Of the lines below, write out exactly those from the line with "(1.00 s to 2.00 s)" through the line with "[0:00.00-0:03.80]", both included, and skip the rest.

Data shown Block Start

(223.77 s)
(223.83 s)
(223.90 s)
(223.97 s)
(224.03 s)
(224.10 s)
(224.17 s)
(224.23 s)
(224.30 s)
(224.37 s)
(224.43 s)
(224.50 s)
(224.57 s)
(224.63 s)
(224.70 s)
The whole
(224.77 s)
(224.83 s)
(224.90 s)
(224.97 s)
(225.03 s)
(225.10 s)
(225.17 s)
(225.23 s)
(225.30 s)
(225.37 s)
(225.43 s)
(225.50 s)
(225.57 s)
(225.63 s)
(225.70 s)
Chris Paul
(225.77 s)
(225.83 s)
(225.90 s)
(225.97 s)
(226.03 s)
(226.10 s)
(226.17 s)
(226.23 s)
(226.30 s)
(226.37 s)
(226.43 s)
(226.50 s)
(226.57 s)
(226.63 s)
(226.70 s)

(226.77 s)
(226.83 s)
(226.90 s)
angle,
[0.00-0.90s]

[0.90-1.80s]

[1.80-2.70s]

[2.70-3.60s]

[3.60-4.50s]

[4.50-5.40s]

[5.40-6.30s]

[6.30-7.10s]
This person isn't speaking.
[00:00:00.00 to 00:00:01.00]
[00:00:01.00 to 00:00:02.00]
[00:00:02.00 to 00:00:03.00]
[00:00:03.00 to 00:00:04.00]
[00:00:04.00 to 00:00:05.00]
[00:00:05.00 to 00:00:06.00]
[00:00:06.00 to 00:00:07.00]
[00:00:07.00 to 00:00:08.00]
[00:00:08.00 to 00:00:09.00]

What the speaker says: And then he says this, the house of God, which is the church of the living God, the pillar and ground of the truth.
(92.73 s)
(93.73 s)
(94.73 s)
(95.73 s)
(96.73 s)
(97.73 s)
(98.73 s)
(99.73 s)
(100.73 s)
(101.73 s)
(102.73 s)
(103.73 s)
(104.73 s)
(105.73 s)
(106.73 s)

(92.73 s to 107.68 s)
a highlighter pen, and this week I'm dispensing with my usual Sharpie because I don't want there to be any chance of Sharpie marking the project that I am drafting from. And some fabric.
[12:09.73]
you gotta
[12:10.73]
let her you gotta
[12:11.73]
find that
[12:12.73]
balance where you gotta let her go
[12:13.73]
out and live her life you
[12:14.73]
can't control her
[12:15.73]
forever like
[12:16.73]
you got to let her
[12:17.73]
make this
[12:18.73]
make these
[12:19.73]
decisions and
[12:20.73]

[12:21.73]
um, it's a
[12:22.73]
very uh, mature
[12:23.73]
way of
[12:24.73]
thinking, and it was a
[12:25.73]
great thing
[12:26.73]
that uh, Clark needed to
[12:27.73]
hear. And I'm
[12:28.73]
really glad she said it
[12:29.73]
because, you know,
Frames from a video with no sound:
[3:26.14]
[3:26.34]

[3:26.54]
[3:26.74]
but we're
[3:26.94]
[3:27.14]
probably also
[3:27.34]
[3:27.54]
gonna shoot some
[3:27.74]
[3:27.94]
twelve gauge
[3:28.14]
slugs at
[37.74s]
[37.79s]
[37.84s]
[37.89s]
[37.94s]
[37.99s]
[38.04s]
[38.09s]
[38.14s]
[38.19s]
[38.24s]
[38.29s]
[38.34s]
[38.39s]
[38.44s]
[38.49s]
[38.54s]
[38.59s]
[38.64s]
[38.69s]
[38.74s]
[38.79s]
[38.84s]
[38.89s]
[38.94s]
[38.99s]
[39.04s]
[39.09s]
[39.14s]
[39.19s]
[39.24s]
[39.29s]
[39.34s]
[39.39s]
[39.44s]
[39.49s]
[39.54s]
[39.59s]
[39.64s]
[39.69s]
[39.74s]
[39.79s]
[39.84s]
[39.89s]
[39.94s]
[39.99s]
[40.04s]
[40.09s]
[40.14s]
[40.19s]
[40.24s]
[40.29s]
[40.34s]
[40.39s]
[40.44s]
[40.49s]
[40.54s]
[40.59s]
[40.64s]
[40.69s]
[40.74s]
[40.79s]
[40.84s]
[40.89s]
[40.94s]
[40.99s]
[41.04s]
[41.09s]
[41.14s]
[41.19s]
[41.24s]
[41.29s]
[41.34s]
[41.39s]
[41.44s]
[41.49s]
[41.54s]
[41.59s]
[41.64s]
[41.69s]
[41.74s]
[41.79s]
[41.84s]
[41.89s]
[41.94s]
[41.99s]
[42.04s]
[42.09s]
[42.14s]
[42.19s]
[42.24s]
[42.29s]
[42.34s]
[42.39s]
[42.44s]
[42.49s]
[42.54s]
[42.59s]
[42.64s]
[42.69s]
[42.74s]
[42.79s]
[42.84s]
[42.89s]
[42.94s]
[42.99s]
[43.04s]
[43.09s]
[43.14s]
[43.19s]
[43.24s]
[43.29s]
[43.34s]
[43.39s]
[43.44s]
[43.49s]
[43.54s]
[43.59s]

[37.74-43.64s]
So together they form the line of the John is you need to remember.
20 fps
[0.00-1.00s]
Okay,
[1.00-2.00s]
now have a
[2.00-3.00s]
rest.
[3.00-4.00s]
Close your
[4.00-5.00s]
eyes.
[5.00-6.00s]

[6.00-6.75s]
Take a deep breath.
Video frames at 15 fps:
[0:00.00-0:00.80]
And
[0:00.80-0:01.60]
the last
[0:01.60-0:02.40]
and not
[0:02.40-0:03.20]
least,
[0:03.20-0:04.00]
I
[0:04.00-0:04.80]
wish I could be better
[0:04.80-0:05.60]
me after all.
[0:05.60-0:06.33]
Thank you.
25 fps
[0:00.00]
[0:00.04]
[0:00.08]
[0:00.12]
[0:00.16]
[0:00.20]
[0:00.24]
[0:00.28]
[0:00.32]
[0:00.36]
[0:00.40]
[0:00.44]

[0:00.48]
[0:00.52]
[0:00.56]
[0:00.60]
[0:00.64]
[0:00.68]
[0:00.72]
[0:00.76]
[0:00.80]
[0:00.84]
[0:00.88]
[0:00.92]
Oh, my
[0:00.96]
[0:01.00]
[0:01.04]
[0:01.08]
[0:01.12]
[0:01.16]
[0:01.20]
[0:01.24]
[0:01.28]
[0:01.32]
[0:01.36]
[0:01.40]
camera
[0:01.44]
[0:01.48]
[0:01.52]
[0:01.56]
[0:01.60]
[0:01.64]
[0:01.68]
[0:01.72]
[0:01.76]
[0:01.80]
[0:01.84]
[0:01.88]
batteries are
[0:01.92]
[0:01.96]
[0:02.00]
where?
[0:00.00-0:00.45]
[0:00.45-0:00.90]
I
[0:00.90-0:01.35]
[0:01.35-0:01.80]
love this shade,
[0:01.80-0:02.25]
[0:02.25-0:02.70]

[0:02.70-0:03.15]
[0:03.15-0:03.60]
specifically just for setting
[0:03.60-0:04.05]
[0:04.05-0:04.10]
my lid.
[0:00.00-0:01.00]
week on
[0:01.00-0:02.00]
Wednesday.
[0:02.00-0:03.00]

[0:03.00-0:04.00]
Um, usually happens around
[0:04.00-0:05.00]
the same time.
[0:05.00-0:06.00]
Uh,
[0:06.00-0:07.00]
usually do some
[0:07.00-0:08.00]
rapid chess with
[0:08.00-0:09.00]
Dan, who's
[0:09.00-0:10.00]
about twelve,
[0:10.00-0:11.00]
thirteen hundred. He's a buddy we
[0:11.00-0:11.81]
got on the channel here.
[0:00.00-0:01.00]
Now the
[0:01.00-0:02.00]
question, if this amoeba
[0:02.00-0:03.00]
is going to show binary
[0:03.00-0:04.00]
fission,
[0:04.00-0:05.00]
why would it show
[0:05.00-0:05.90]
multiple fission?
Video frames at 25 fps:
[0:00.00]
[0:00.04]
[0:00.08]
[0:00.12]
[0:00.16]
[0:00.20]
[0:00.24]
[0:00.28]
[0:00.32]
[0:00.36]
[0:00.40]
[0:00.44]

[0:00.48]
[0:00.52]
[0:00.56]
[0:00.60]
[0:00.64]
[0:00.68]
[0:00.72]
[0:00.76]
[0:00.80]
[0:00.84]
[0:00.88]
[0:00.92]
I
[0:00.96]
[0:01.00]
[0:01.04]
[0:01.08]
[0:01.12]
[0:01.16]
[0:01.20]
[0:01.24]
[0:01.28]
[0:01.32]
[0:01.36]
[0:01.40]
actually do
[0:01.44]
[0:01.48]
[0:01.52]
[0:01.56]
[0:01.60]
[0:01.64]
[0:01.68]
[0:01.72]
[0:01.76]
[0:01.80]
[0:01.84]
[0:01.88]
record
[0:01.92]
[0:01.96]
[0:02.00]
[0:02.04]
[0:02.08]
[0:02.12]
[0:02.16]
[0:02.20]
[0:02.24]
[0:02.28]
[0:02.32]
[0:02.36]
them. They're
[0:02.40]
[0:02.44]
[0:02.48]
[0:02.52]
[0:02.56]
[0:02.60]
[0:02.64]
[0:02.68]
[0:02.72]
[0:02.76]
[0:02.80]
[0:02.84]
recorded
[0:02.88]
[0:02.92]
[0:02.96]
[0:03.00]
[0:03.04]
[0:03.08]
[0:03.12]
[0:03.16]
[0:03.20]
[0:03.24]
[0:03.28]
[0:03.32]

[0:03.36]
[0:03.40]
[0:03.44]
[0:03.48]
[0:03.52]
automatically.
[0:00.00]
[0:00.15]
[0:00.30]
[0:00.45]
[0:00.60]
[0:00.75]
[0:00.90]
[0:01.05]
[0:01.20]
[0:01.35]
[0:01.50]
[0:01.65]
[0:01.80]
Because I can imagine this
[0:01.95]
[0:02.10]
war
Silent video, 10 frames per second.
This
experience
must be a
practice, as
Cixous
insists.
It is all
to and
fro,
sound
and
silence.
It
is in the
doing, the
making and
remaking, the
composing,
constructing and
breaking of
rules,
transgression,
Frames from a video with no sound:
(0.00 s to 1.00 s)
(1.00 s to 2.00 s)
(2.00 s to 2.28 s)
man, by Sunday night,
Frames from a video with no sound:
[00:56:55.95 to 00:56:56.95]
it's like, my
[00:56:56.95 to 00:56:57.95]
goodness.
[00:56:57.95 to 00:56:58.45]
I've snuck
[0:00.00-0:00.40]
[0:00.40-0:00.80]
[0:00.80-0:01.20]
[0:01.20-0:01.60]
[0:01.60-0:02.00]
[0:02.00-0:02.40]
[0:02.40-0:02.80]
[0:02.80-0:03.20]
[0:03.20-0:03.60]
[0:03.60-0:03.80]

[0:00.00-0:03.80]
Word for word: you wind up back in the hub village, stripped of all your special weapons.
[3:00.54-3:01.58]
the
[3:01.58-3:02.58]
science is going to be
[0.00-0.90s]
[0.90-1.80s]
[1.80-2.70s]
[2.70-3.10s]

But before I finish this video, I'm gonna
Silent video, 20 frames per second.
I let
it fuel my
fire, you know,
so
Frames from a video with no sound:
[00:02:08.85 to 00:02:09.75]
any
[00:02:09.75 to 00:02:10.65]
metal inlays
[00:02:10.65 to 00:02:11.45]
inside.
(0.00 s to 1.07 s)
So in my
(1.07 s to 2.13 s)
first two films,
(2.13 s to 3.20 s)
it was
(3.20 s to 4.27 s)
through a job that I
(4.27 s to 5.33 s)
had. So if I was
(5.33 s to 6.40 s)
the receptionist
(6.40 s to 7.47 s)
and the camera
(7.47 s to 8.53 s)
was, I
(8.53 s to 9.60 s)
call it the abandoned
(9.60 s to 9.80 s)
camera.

Data shown Block End

** Output below **
(1.00 s to 2.00 s)
(2.00 s to 2.28 s)
man, by Sunday night,
Frames from a video with no sound:
[00:56:55.95 to 00:56:56.95]
it's like, my
[00:56:56.95 to 00:56:57.95]
goodness.
[00:56:57.95 to 00:56:58.45]
I've snuck
[0:00.00-0:00.40]
[0:00.40-0:00.80]
[0:00.80-0:01.20]
[0:01.20-0:01.60]
[0:01.60-0:02.00]
[0:02.00-0:02.40]
[0:02.40-0:02.80]
[0:02.80-0:03.20]
[0:03.20-0:03.60]
[0:03.60-0:03.80]

[0:00.00-0:03.80]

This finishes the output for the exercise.